2013 Tax Reprocutions - What every Real Estate Agent needs to know!

Short Sales4U
Short Sales 4U is happy to take the “I don’t know” out of one of the BIGGEST questions for next year… “What is going to happen to homeowner’s tax benefits that we have now, next year when they expire?”
 2013 TAX REPROCUTIONS are important for all agents to know about. 
It’s urgent information NEEDED FOR ALL HOMEOWNERS to understand nationally.
We don’t need to put the fear of God in people’s minds about still doing short sales next year.  We do need to educate ourselves and your clients for next years sales.
When push comes to shove, the fiscal Cliff must be met by relief from the taxpayers of America.
Selling homes and the taxation of them is a major way for Congress to meet a need that has not been met for quite some time.  Recovery needs to happen on both sides of the board.  The taxpayers need relief and so does the Government.

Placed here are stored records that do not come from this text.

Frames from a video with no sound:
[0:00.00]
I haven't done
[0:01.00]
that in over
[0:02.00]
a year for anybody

Many homeowners are trying to close before the end of the year to take advantage of some major tax relief programs that are set to expire December 31st 2012 which is important because quite frankly, I don’t believe they will be there next year.
Real estate brokers who deal in high-end properties have been reporting an upsurge in listings. Some sellers are desperate to sell their homes before Jan. 1, 2013, when they could be subject to much higher tax rates on capital gains.

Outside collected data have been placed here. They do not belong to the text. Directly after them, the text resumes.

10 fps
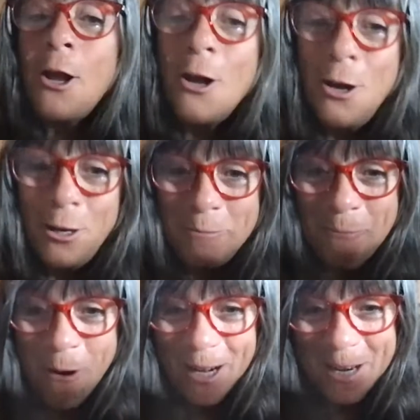Good
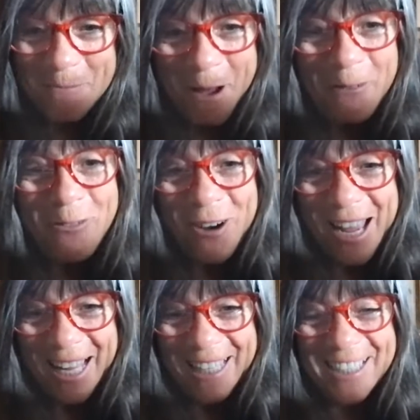morning, my
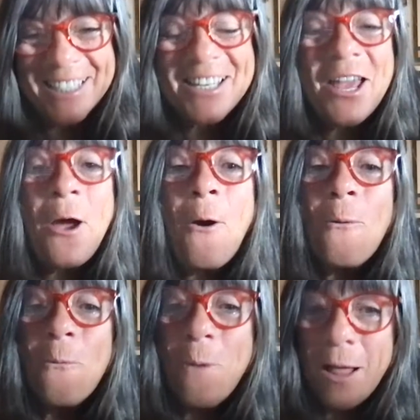friends.
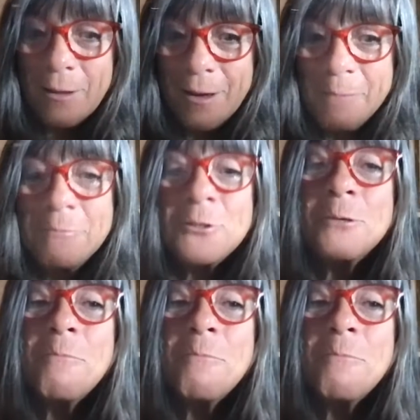Welcome to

Are these sellers right to be worried?
The short answer is "yes," some sellers should be concerned about higher taxes on capital gains in 2013. If the Bush tax cuts are allowed to expire at the end of 2012, some taxpayers will see an increase of 8.8 percent on their taxes on long-term capital gains, including gains on home sales.
Currently, the maximum tax rate on long-term capital gains is 15 percent. If the Bush tax cuts expire, this will go up to 20 percent on Jan. 1, 2013.
Also on Jan. 1, the new Medicare tax enacted as part of Obamacare will take effect. This will impose a 3.8 percent tax on investment income of individuals earning more than $200,000 and couples earning more than $250,000. Together, these result in a 23.8 percent tax on long-term individual capital gains -- an increase of 8.8 percentage points compared with the current 15 percent rate.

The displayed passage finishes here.